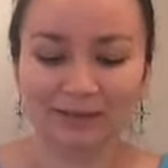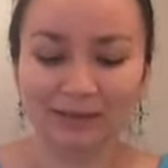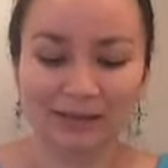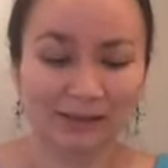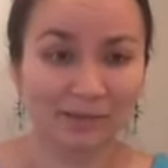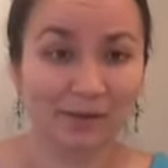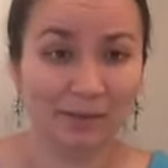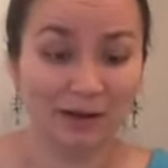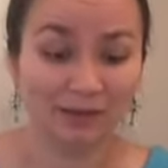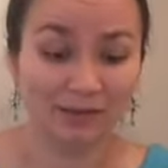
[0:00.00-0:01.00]
Like, is it my
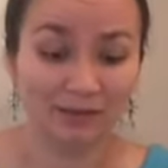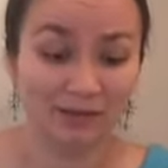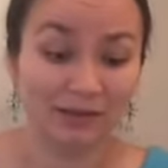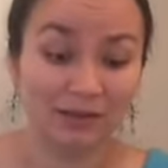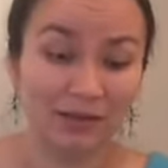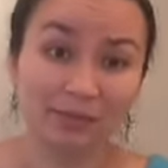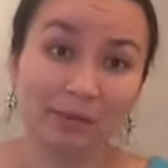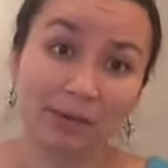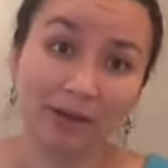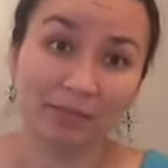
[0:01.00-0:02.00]
belly, or is it just my
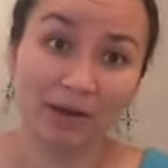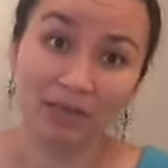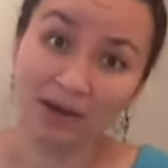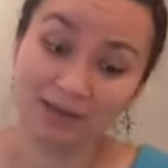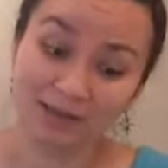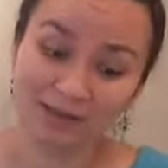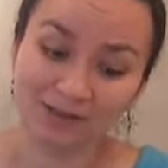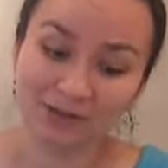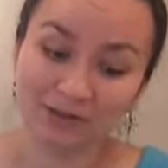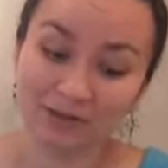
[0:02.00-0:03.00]
butt and my thighs that's
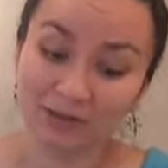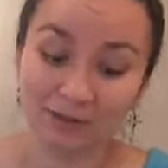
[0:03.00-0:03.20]
growing,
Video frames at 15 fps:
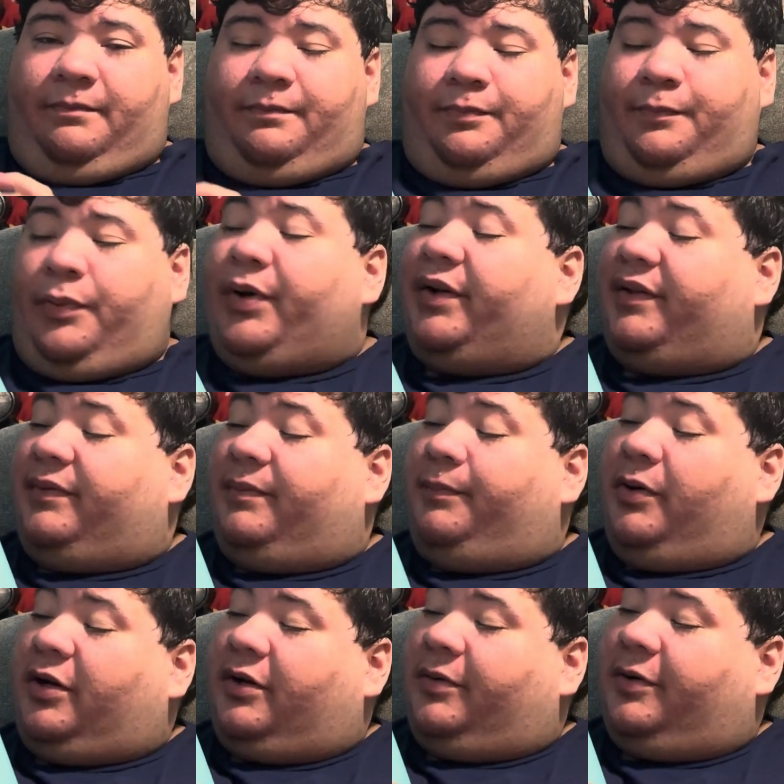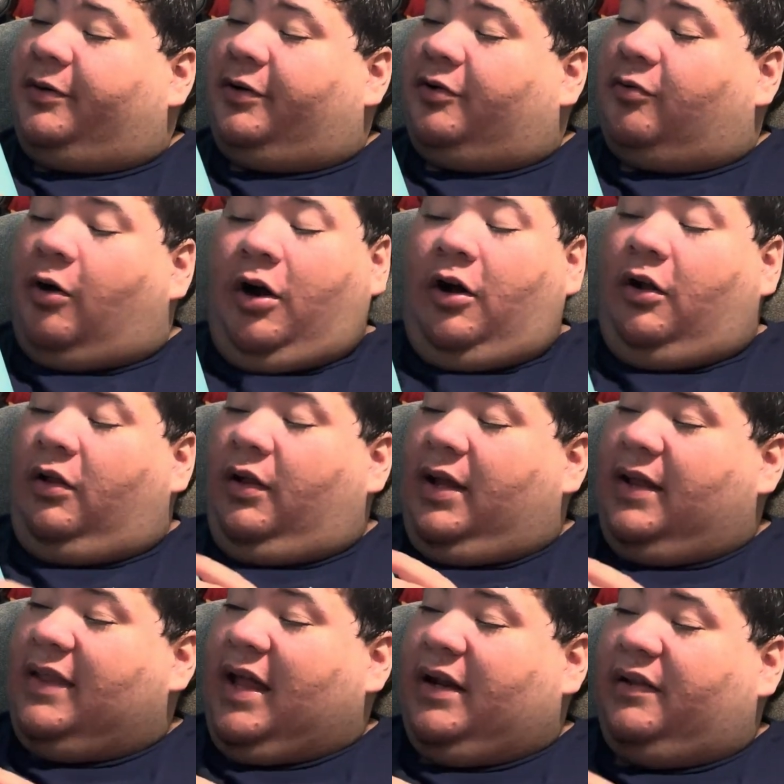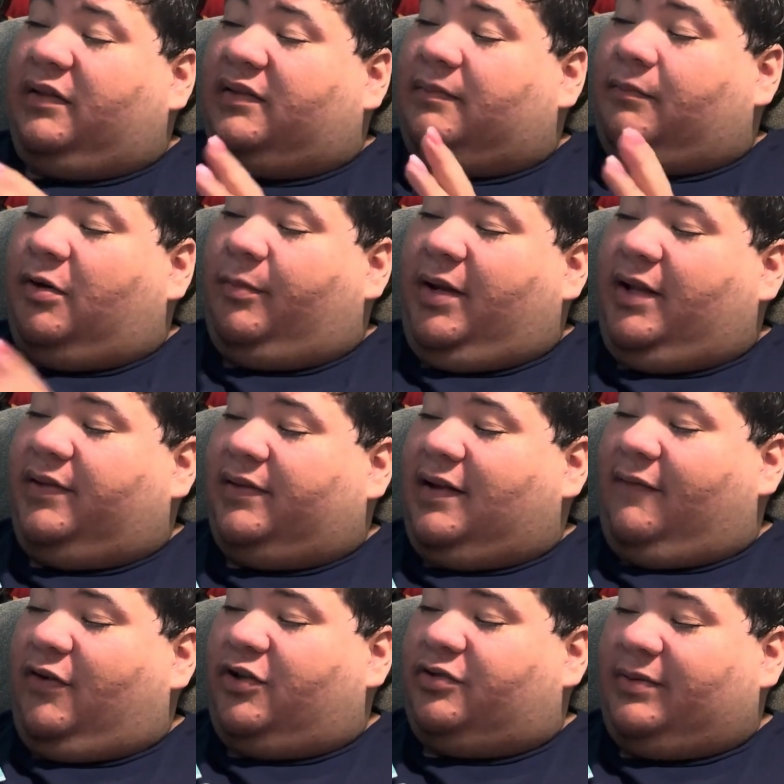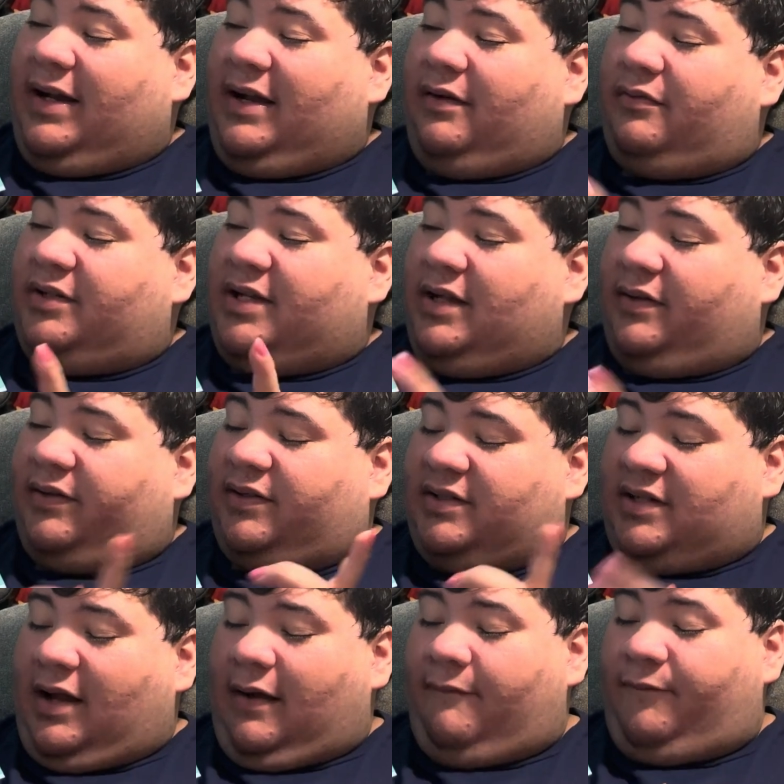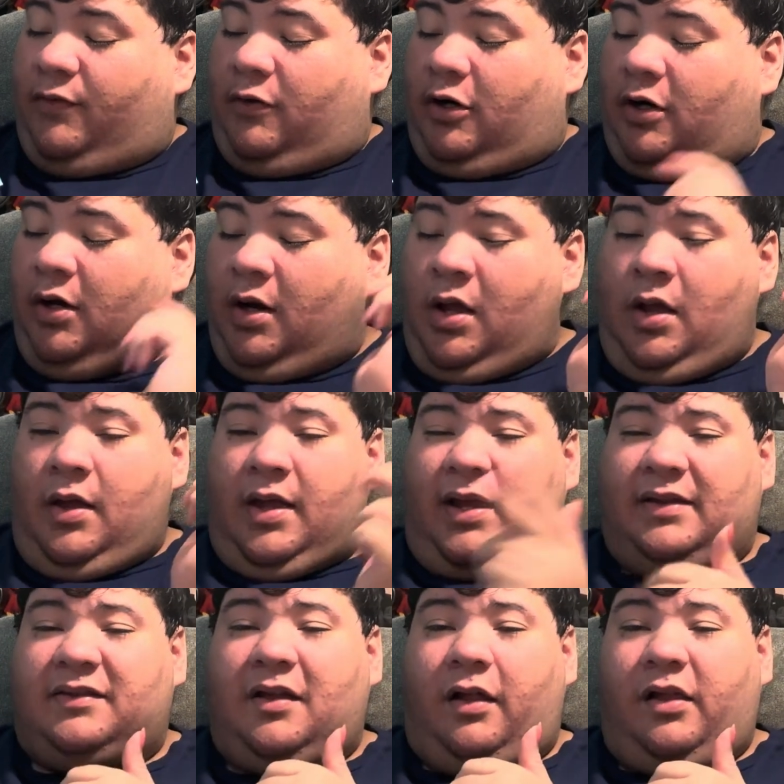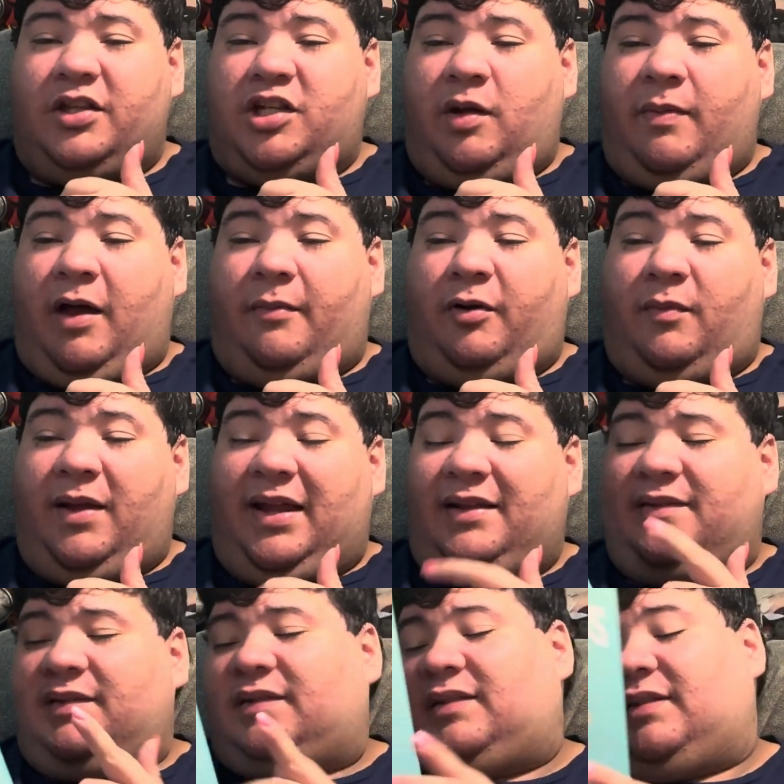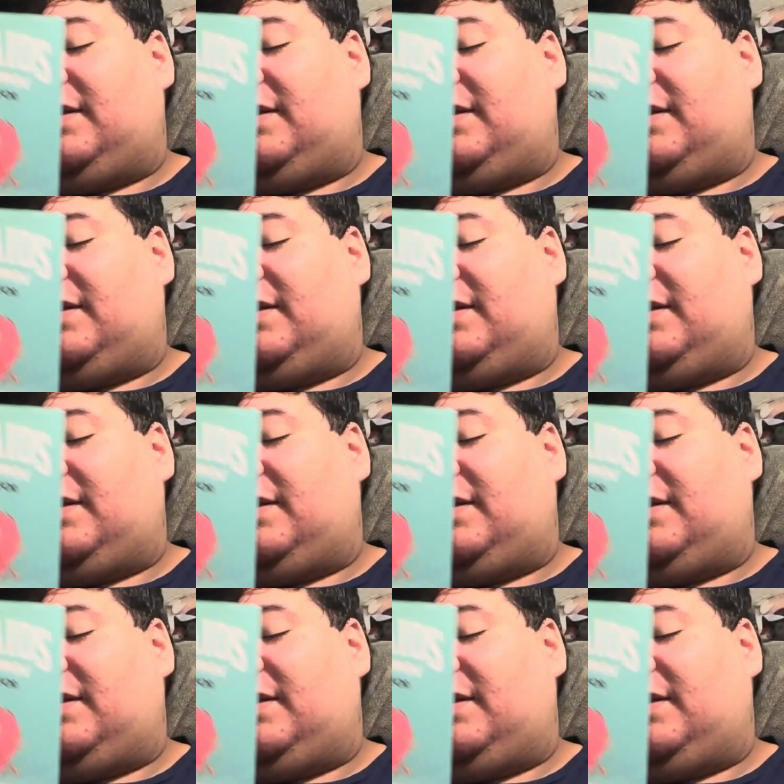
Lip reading: print book crawl, and that is Mermaids Never Drown, Tales to Die For. Anthology about mermaids. This is the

________________

WHAT YOU NEED TO DO: Please copy out the whole listing exactly as it stands, minus the pictures.

SOLUTION TO THE PROBLEM:
[0:00.00-0:01.00]
Like, is it my
[0:01.00-0:02.00]
belly, or is it just my
[0:02.00-0:03.00]
butt and my thighs that's
[0:03.00-0:03.20]
growing,
Video frames at 15 fps:
Lip reading: print book crawl, and that is Mermaids Never Drown, Tales to Die For. Anthology about mermaids. This is the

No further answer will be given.